* _Required work_
Would you give the listing back word for word once its pictures are removed?

-- Opening Marker --

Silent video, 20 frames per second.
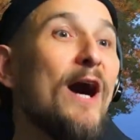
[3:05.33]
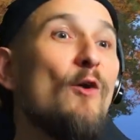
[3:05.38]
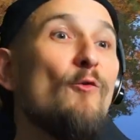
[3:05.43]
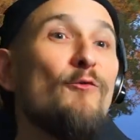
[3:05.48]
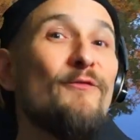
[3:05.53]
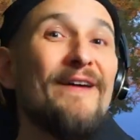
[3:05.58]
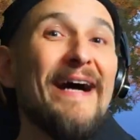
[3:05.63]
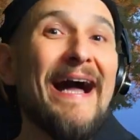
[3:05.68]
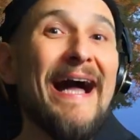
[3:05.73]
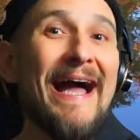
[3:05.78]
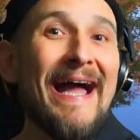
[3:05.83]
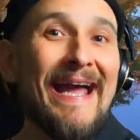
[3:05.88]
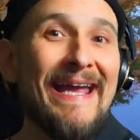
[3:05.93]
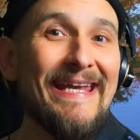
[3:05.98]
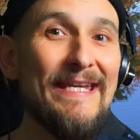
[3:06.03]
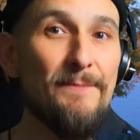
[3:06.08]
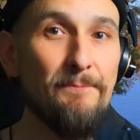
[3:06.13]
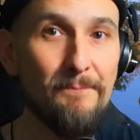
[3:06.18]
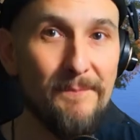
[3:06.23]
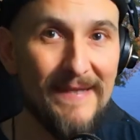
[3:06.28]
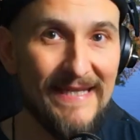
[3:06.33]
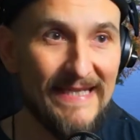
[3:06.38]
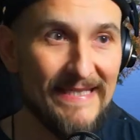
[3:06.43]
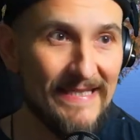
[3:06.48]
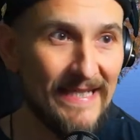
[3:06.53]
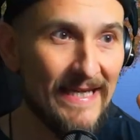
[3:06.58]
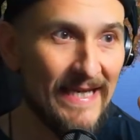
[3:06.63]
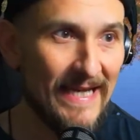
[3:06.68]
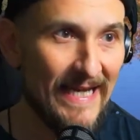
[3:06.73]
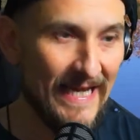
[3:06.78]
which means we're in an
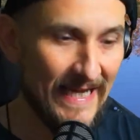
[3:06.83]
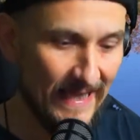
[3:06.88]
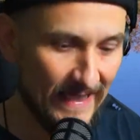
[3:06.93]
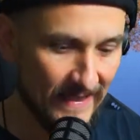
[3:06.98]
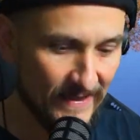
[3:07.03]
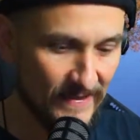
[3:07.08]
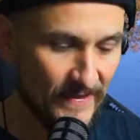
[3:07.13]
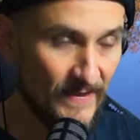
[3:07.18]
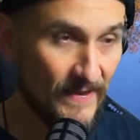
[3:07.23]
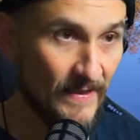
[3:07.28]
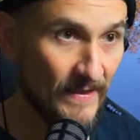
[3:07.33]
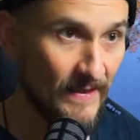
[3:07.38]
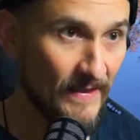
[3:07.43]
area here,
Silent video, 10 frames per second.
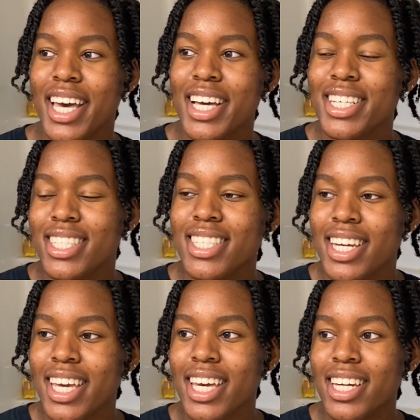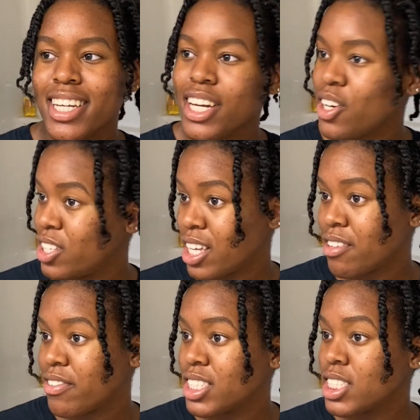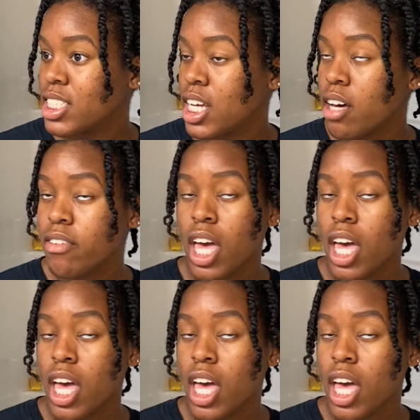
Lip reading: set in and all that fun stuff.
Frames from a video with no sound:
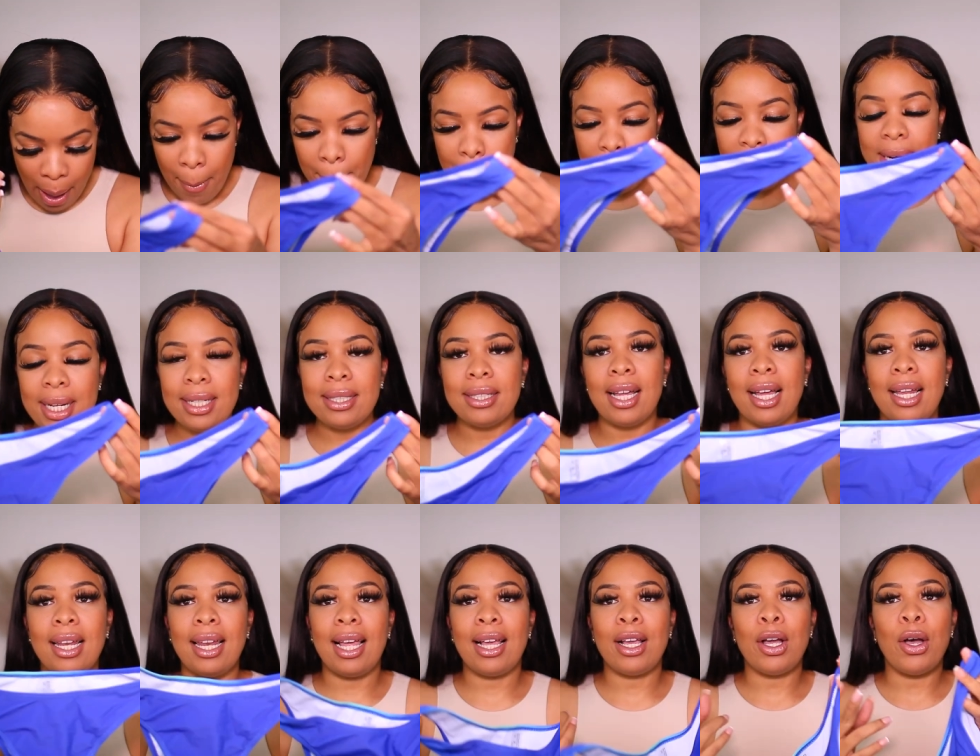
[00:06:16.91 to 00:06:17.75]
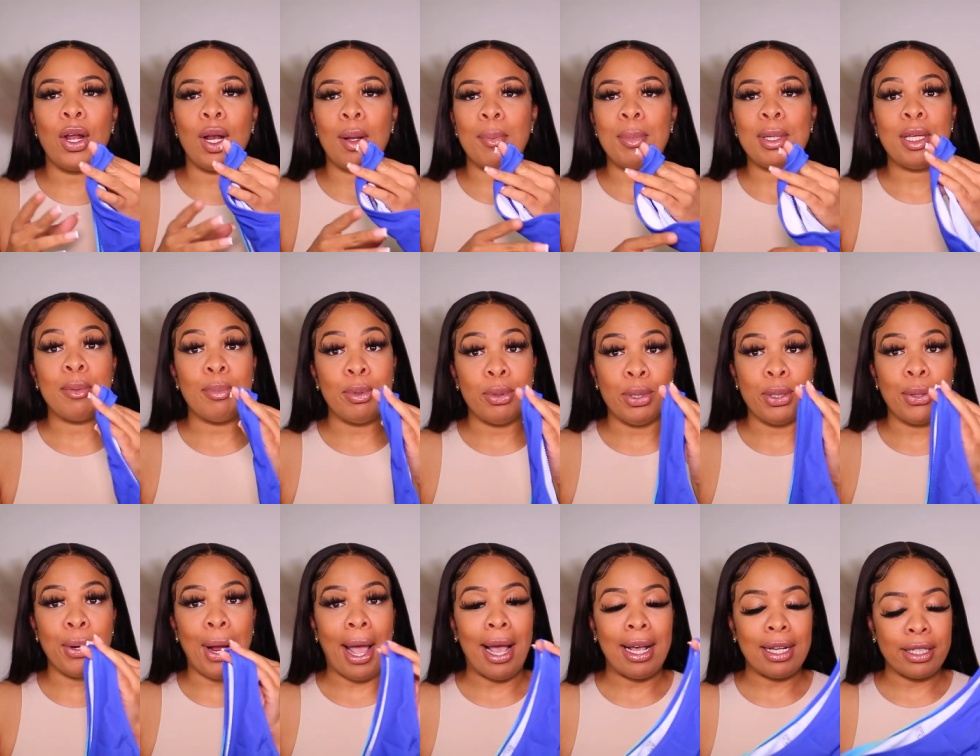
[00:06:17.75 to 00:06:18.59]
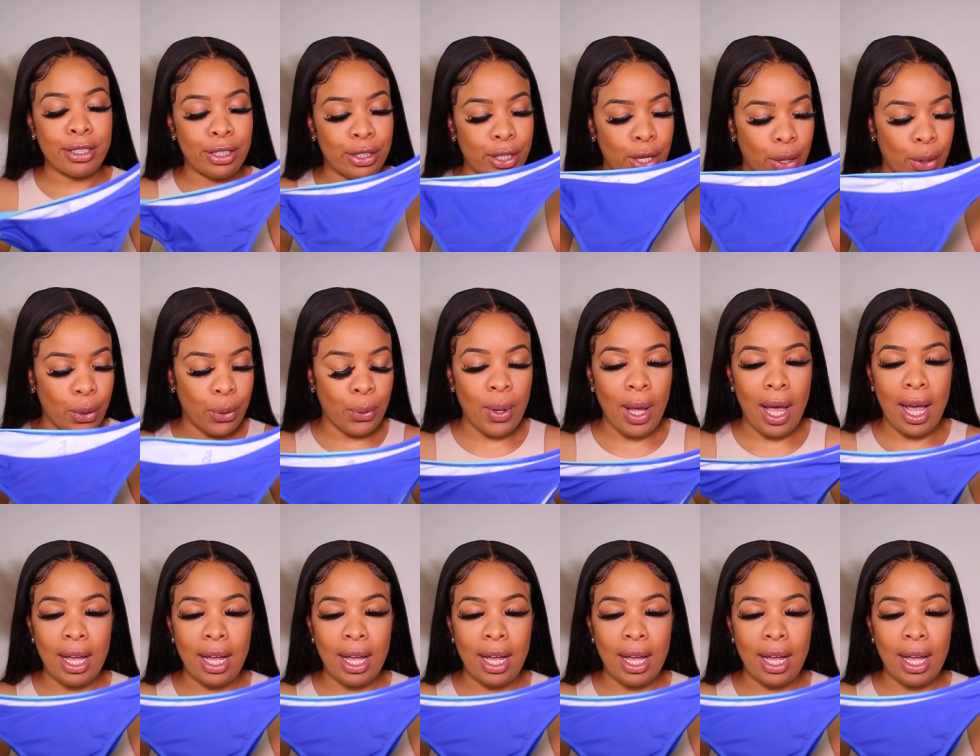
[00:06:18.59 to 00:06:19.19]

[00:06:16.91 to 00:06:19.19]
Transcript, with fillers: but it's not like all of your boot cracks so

-- Closing Marker --

* _Exercise answer_
Silent video, 20 frames per second.
[3:05.33]
[3:05.38]
[3:05.43]
[3:05.48]
[3:05.53]
[3:05.58]
[3:05.63]
[3:05.68]
[3:05.73]
[3:05.78]
[3:05.83]
[3:05.88]
[3:05.93]
[3:05.98]
[3:06.03]
[3:06.08]
[3:06.13]
[3:06.18]
[3:06.23]
[3:06.28]
[3:06.33]
[3:06.38]
[3:06.43]
[3:06.48]
[3:06.53]
[3:06.58]
[3:06.63]
[3:06.68]
[3:06.73]
[3:06.78]
which means we're in an
[3:06.83]
[3:06.88]
[3:06.93]
[3:06.98]
[3:07.03]
[3:07.08]
[3:07.13]
[3:07.18]
[3:07.23]
[3:07.28]
[3:07.33]
[3:07.38]
[3:07.43]
area here,
Silent video, 10 frames per second.
Lip reading: set in and all that fun stuff.
Frames from a video with no sound:
[00:06:16.91 to 00:06:17.75]
[00:06:17.75 to 00:06:18.59]
[00:06:18.59 to 00:06:19.19]

[00:06:16.91 to 00:06:19.19]
Transcript, with fillers: but it's not like all of your boot cracks so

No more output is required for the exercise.